What is a Corporate Integrity Agreement?

A CIA is a tool used by the OIG to address violations at healthcare organizations through policies and procedures designed to enforce compliance with regulations. A CIA is usually coupled with a civil settlement between the provider and the government to avoid exclusion from federal health programs.

Who is subject to a CIA?

CIAs have been issued for all types of healthcare entities ranging from hospitals and health systems to physician practice groups, individual physicians, post-acute facilities, dialysis companies, pharmaceutical manufacturers, durable medical equipment suppliers, and many more.

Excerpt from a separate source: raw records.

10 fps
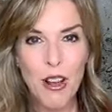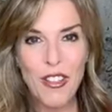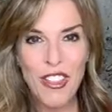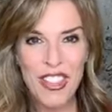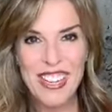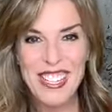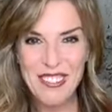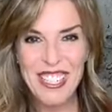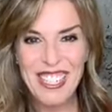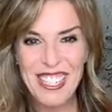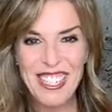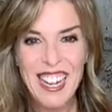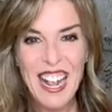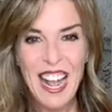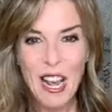brought the things that we needed
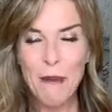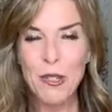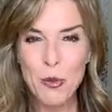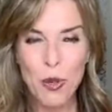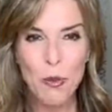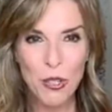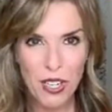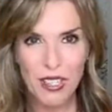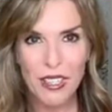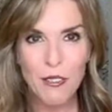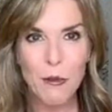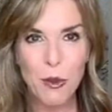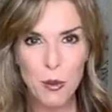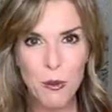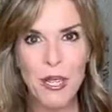how much more productive
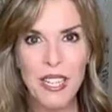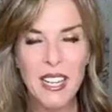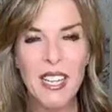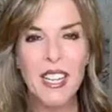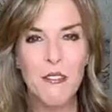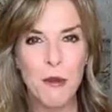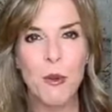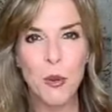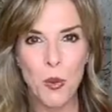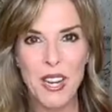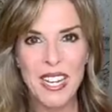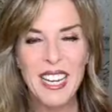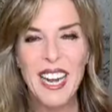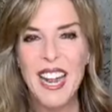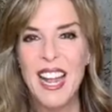we would be if we were
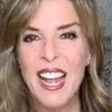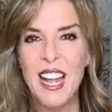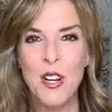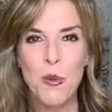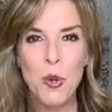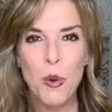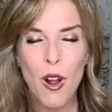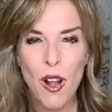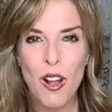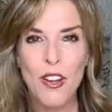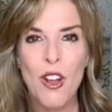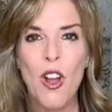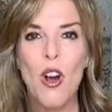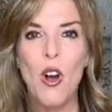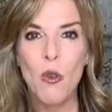ready and we were on
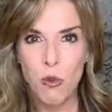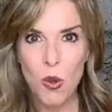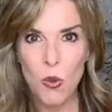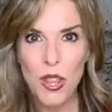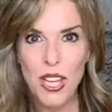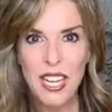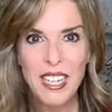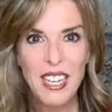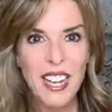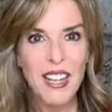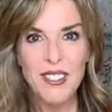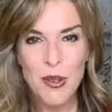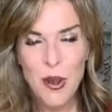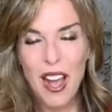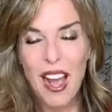a roll with that
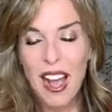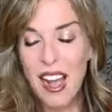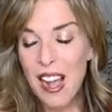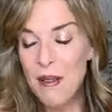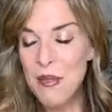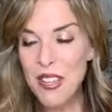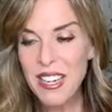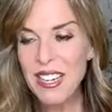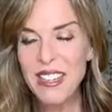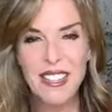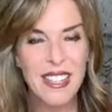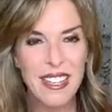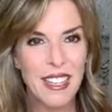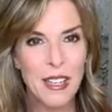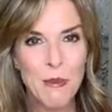so i'm thinking that
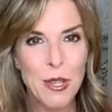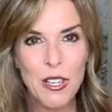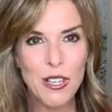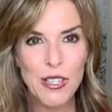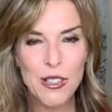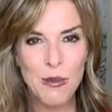that can beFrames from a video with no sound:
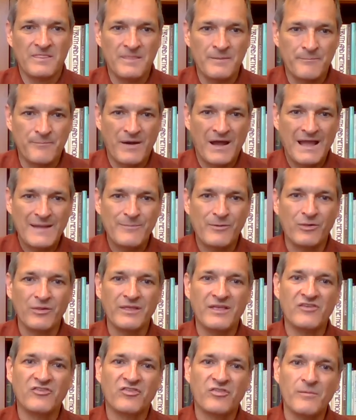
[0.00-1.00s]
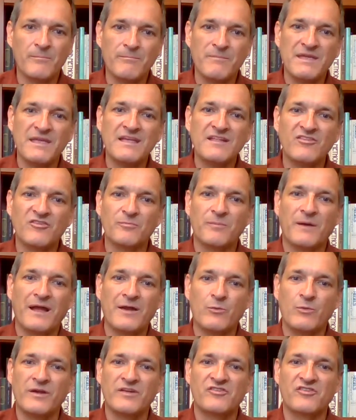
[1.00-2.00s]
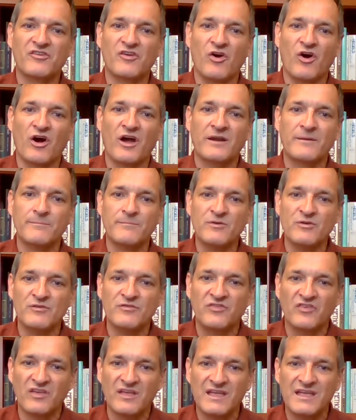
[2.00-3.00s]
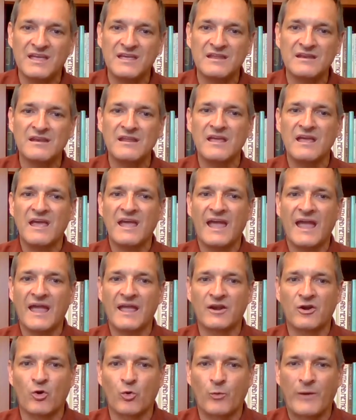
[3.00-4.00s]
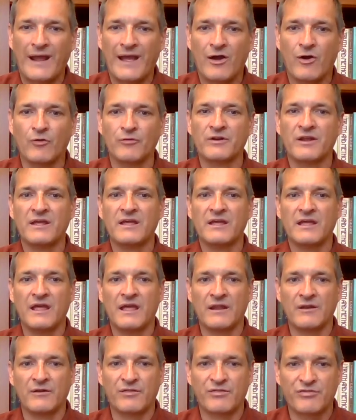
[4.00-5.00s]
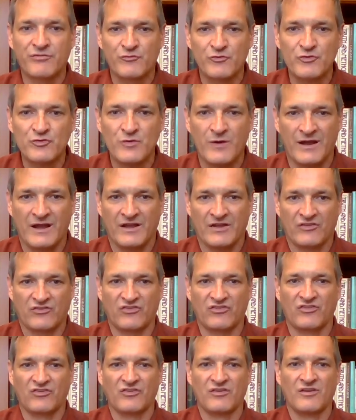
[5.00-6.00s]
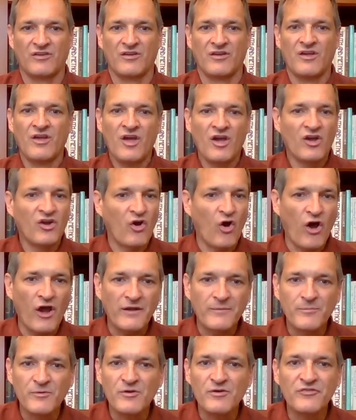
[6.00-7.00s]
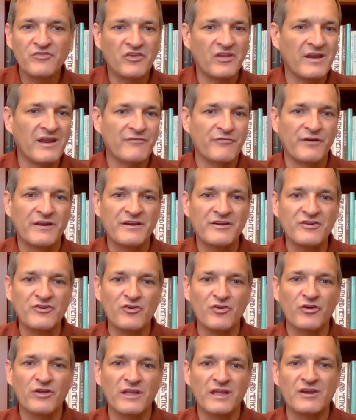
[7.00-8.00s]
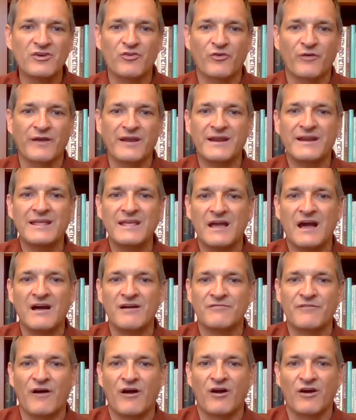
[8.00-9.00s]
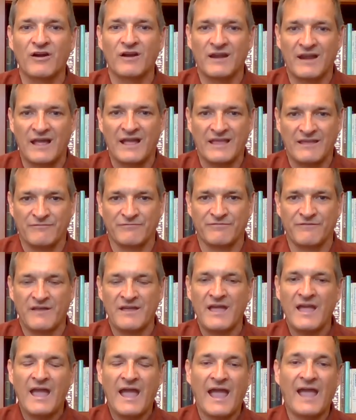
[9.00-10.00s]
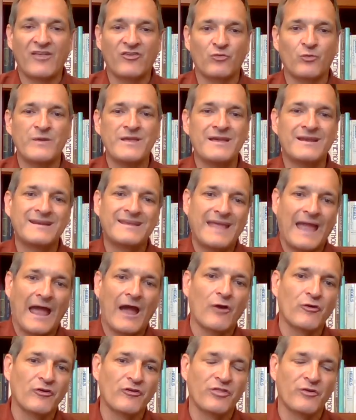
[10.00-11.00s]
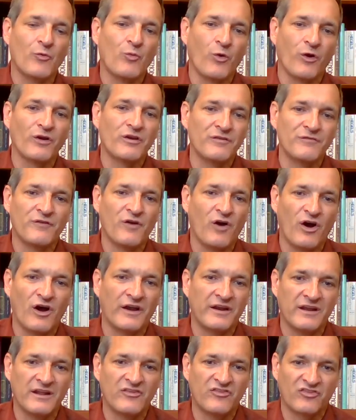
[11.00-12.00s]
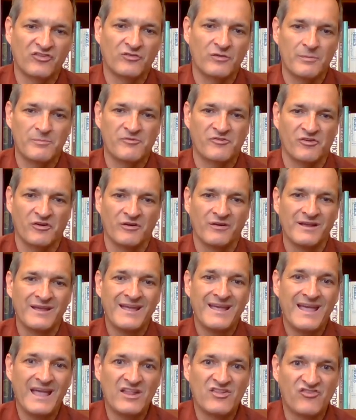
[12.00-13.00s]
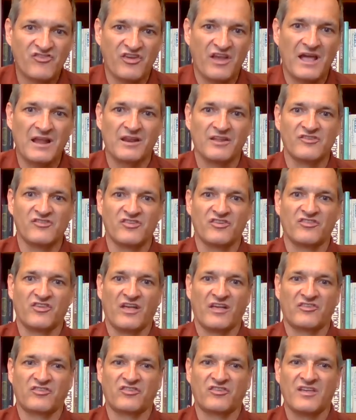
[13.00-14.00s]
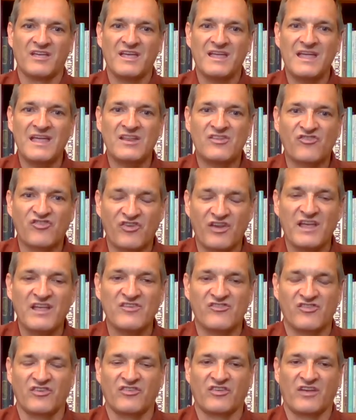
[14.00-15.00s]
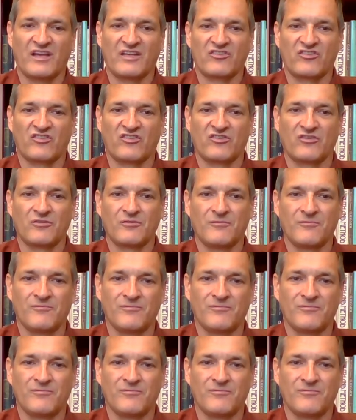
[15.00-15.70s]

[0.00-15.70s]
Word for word: The Bible is the means by which God moves in and around and through us. God moves in every nook and cranny of our life. As we encounter the Word of God in Scripture, it challenges us, it changes us.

Historically, the OIG always issued a CIA when violations occurred. However, in recent cases where the OIG is confident that the violation(s) will not reoccur, a CIA has not been put into place. Because the OIG can assess a violators’ capacity to change noncompliant behaviors, they can identify organizations who are low risk for repeat violations. To determine whether or not an organization should enter into a CIA, the OIG looks at many factors, including how long ago the violations occurred, whether there was a pattern of misconduct, the compliance procedures in place, and other elements. If an organization self discloses their violations, the OIG may not require a CIA because self disclosure is evidence of an effective compliance program.

What’s in a CIA?

CIAs generally focus on one or more categories of violations: claims review, focus arrangements, quality of care, and covered functions review. CIAs are fairly uniform; however, most include specific requirements tailored to the violation(s) that led to the settlement. CIAs typically run 3-5 years.

All CIAs require:

  • Establishment of a compliance officer and compliance committee
  • Imposition of compliance duties for the Board of Directors
  • Adoption of a code of conduct and applicable policies and procedures
  • Training and education on the code of conduct, policies, and procedures within the first 90 to 120 days as well as annually thereafter
  • Internal reviews in addition to reviews by an Independent Review Organization (IRO) that organizations hire as a third party opinion
  • Screening for ineligible persons, i.e. those excluded from federal health programs and those who have convictions that entail mandatory exclusion
  • Reporting to the OIG of ongoing investigations or legal proceedings, any alleged fraudulent behavior, repayment of overpayments in accordance with the ACA, as well as any other compliance breach or any change in the location or structure of the organization

The OIG publishes all of the CIAs it issues on its website.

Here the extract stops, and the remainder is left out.